**Task to carry out**
Pictures are to be left out, but please repeat each record exactly.

**Listed records**
▼▼▼

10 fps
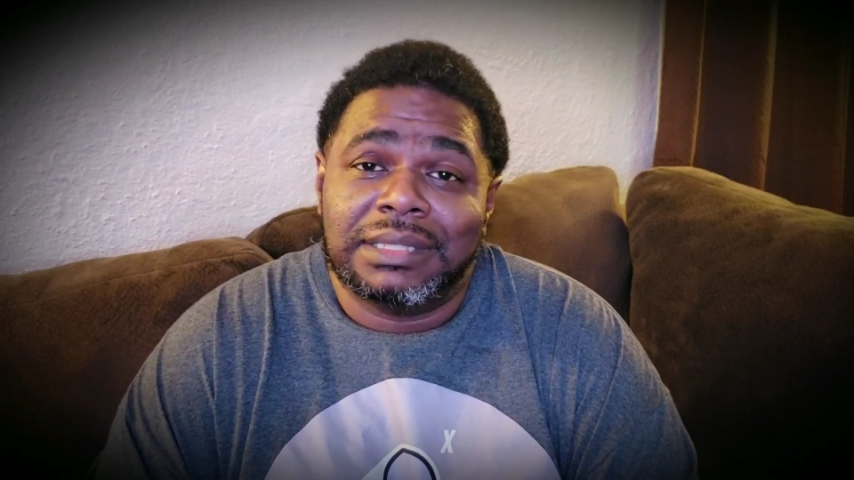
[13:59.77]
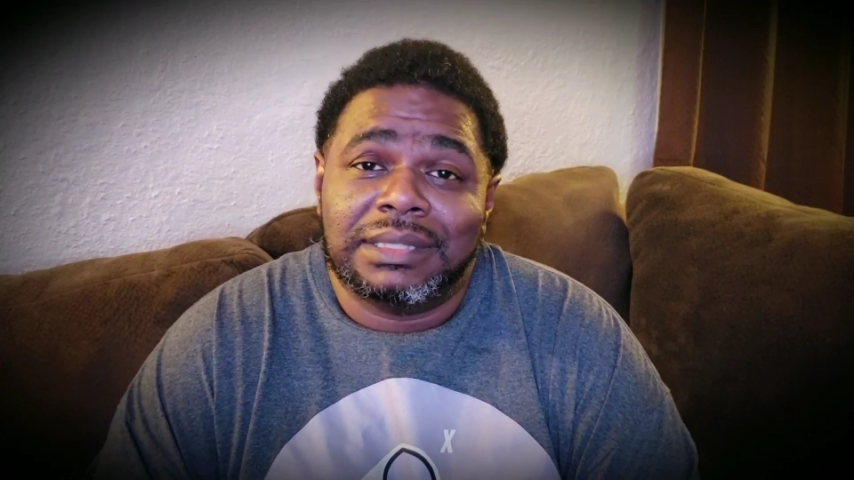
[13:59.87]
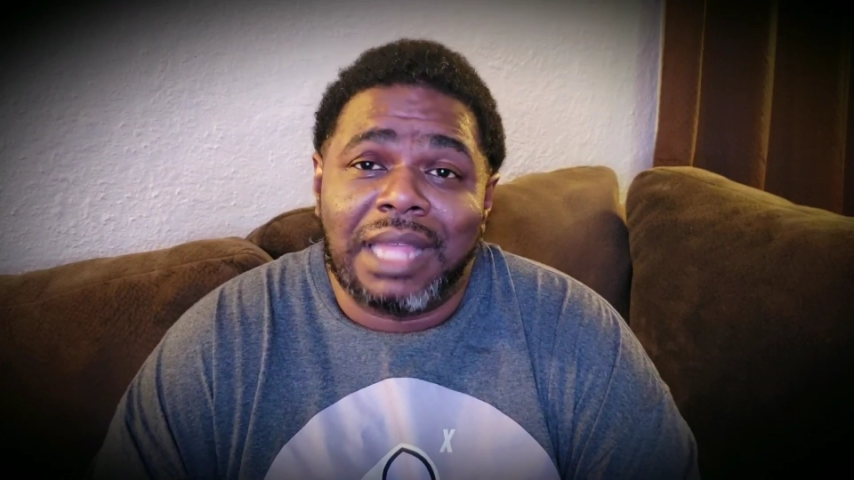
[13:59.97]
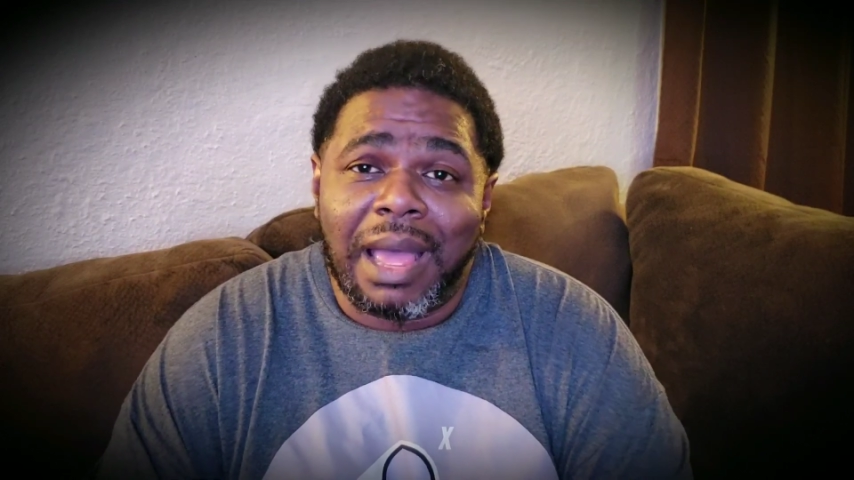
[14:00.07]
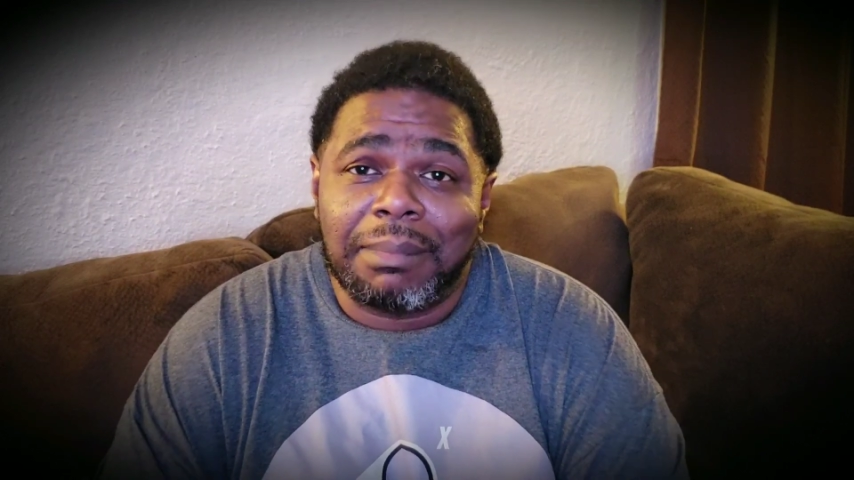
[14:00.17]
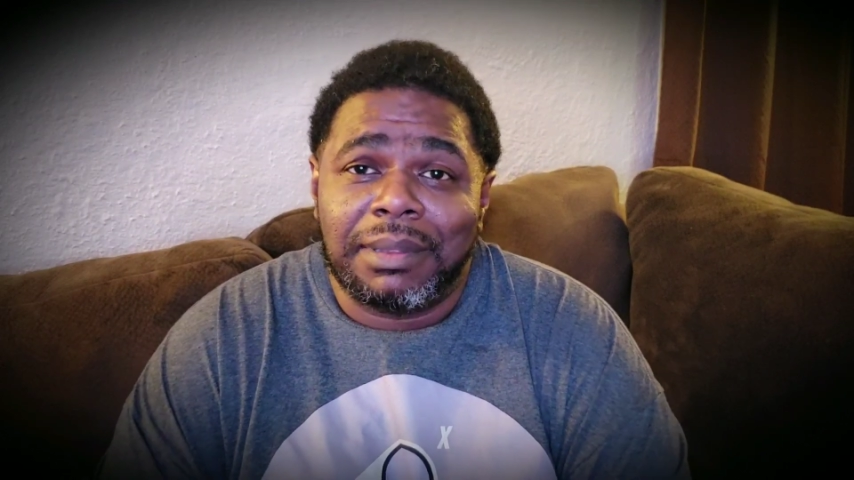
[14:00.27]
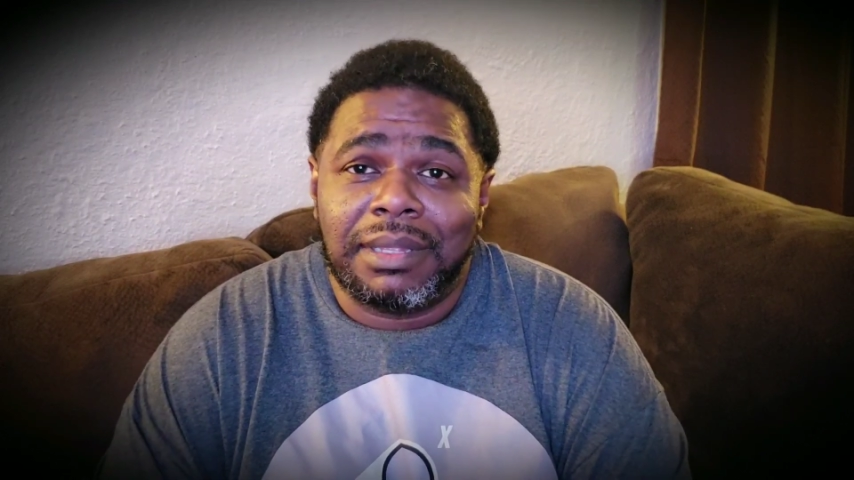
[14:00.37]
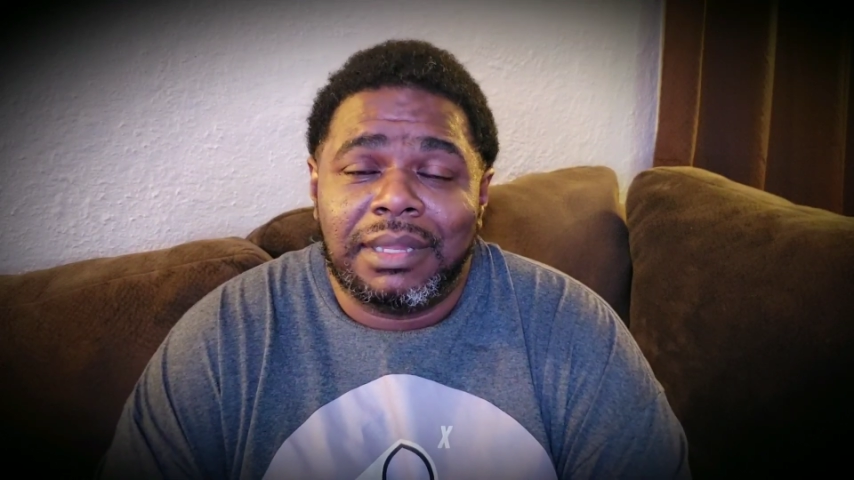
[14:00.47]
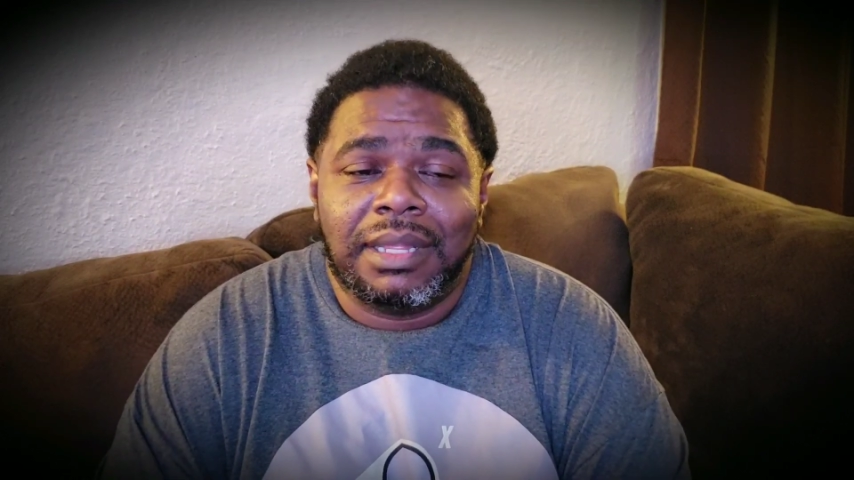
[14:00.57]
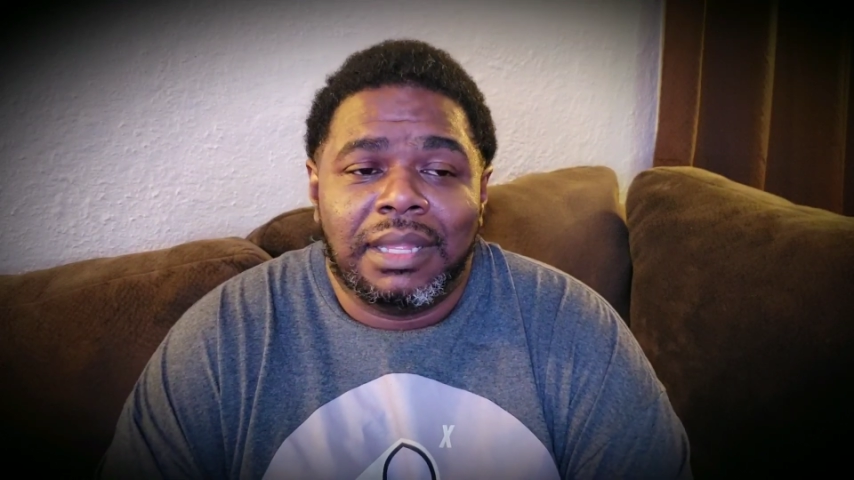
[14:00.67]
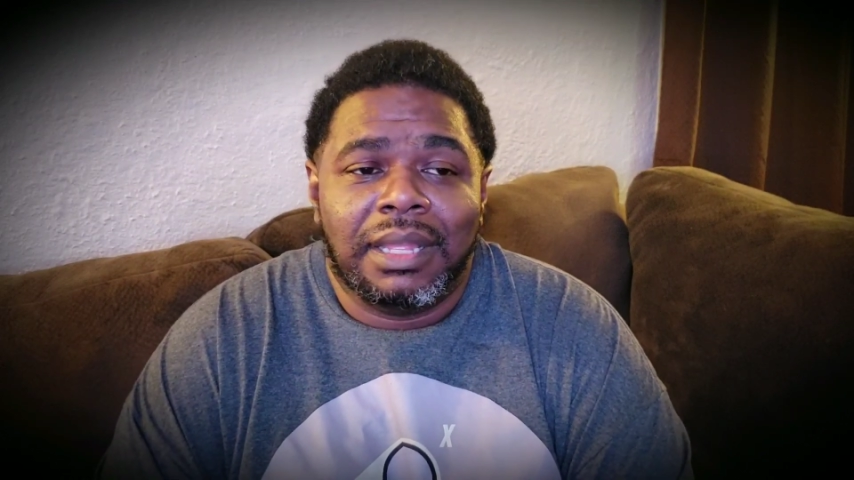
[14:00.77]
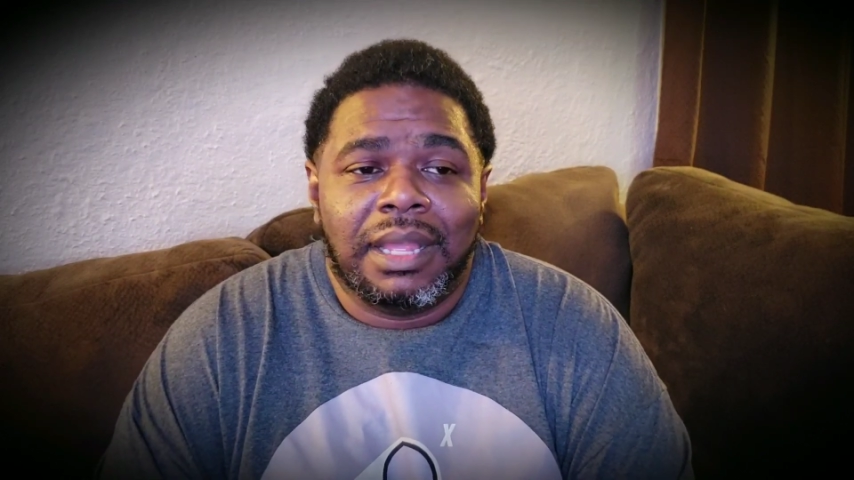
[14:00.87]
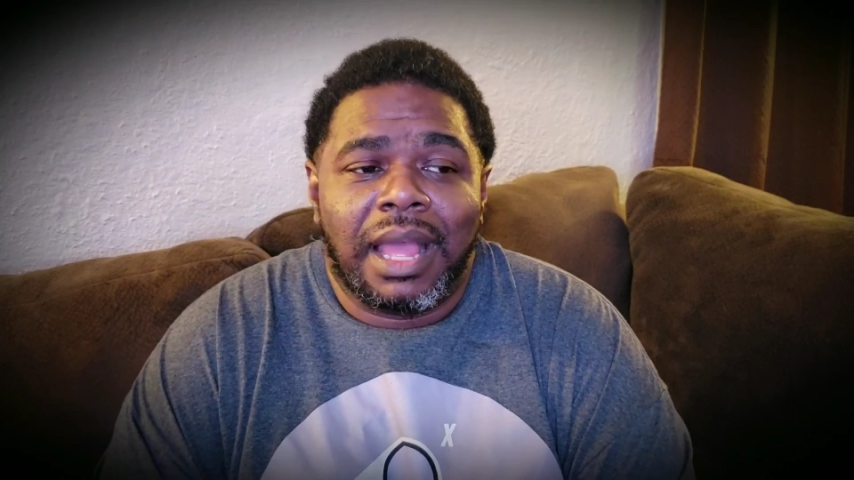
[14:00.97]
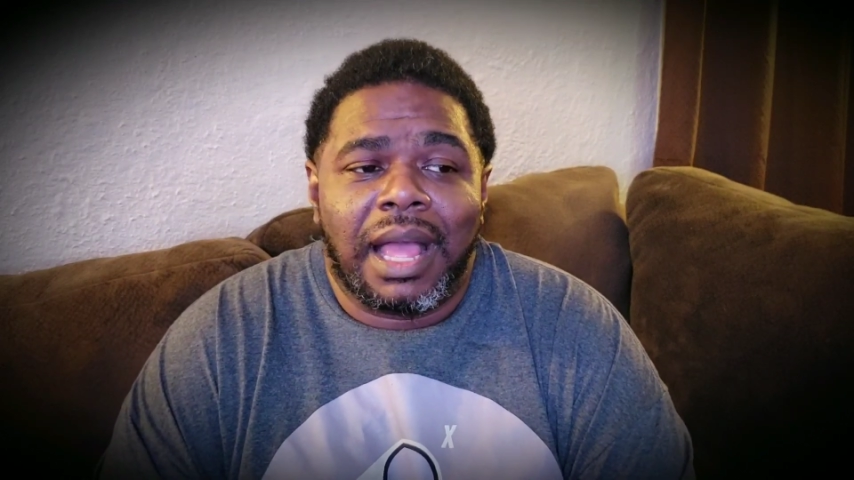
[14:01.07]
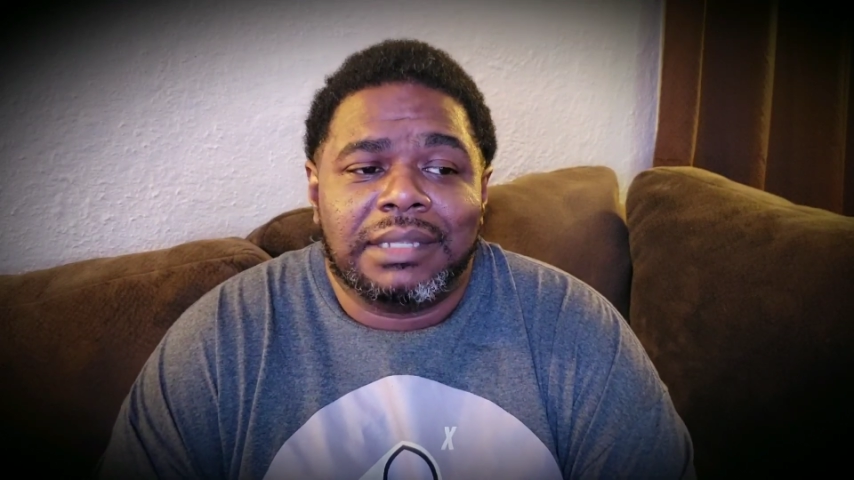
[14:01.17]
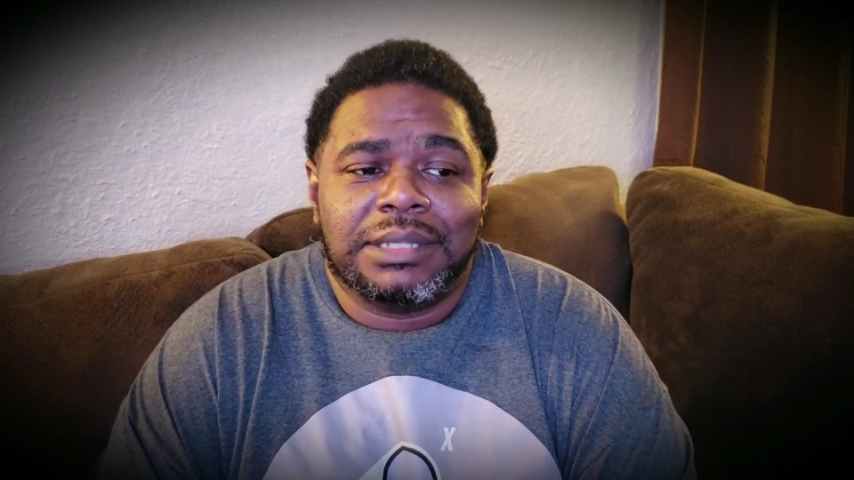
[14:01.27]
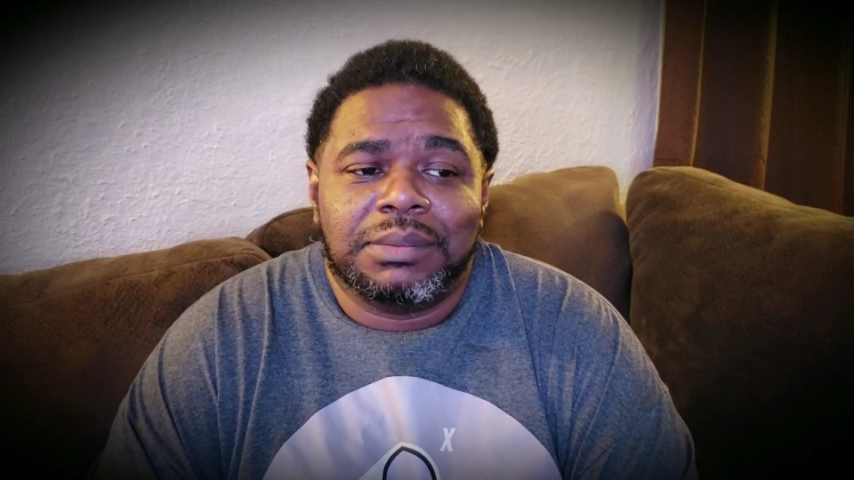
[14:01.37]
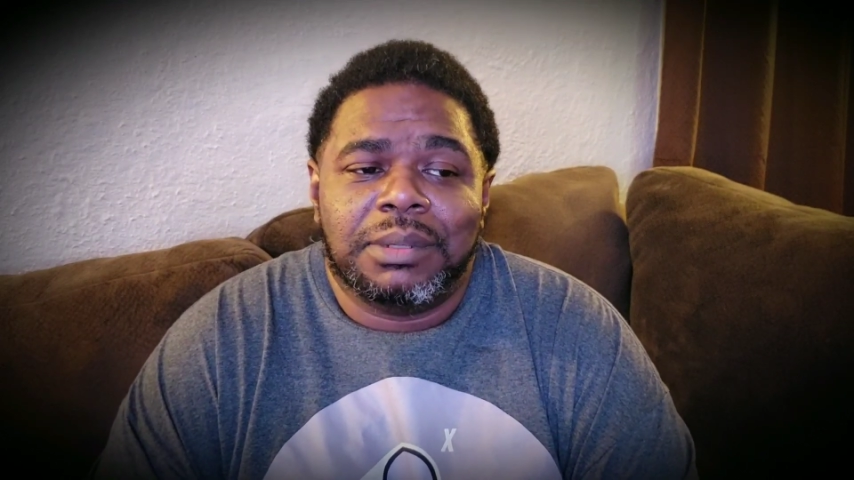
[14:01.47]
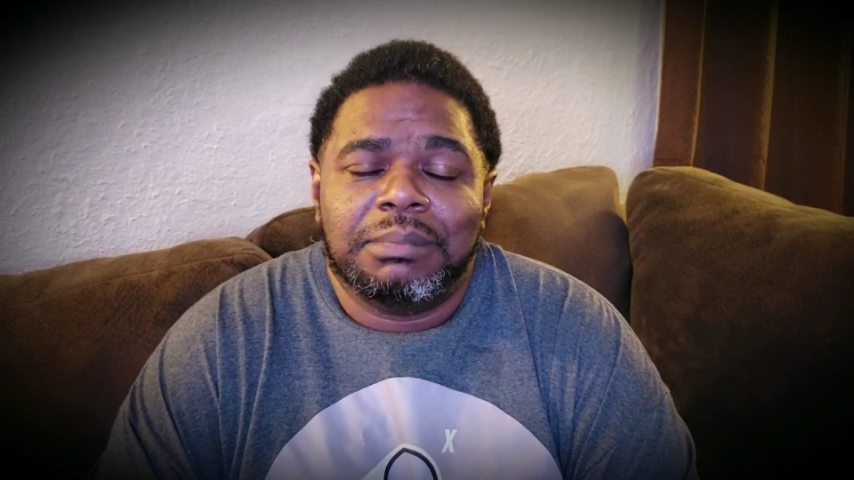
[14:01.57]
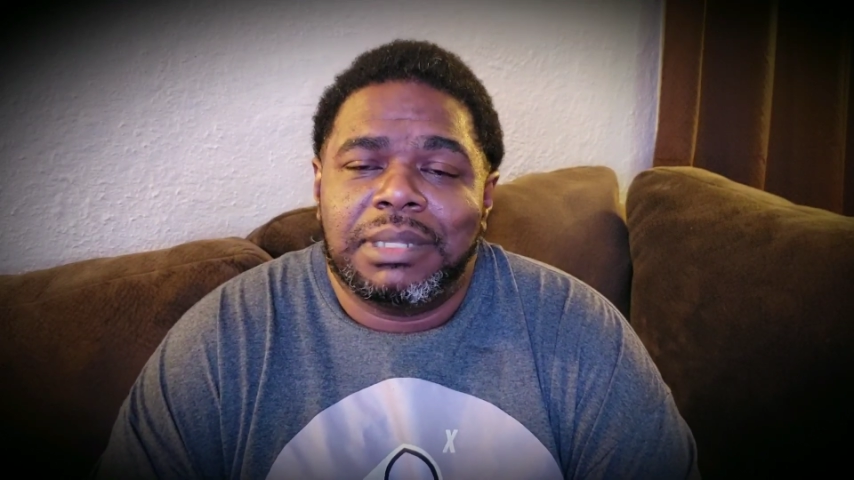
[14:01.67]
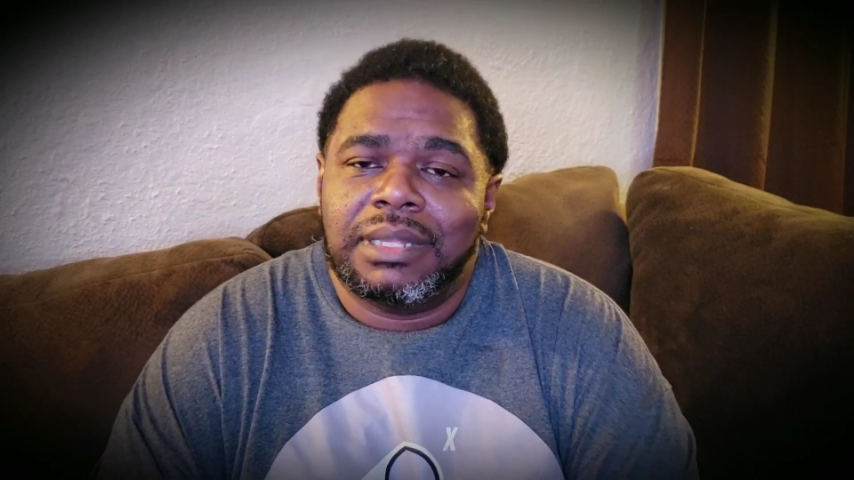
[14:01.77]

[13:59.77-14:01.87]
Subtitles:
stop it. I just want to be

▲▲▲

**Task result**
10 fps
[13:59.77]
[13:59.87]
[13:59.97]
[14:00.07]
[14:00.17]
[14:00.27]
[14:00.37]
[14:00.47]
[14:00.57]
[14:00.67]
[14:00.77]
[14:00.87]
[14:00.97]
[14:01.07]
[14:01.17]
[14:01.27]
[14:01.37]
[14:01.47]
[14:01.57]
[14:01.67]
[14:01.77]

[13:59.77-14:01.87]
Subtitles:
stop it. I just want to be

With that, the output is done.